------ Material to process
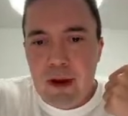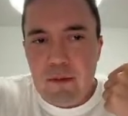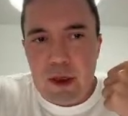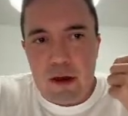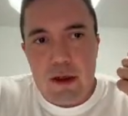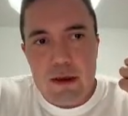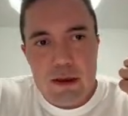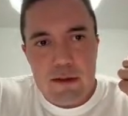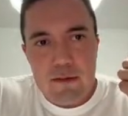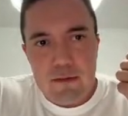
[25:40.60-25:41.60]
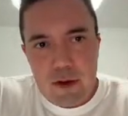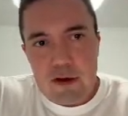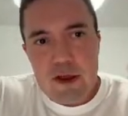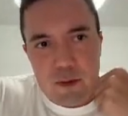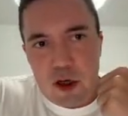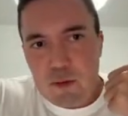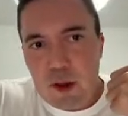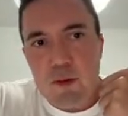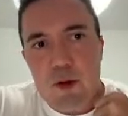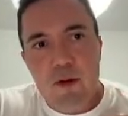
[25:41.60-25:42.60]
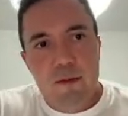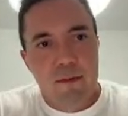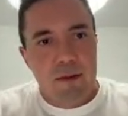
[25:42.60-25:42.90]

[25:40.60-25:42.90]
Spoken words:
because very smart people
------------
Exercise requirements: Repeat the material above precisely as it appears, omitting the images it contains.

Answer for the task:
[25:40.60-25:41.60]
[25:41.60-25:42.60]
[25:42.60-25:42.90]

[25:40.60-25:42.90]
Spoken words:
because very smart people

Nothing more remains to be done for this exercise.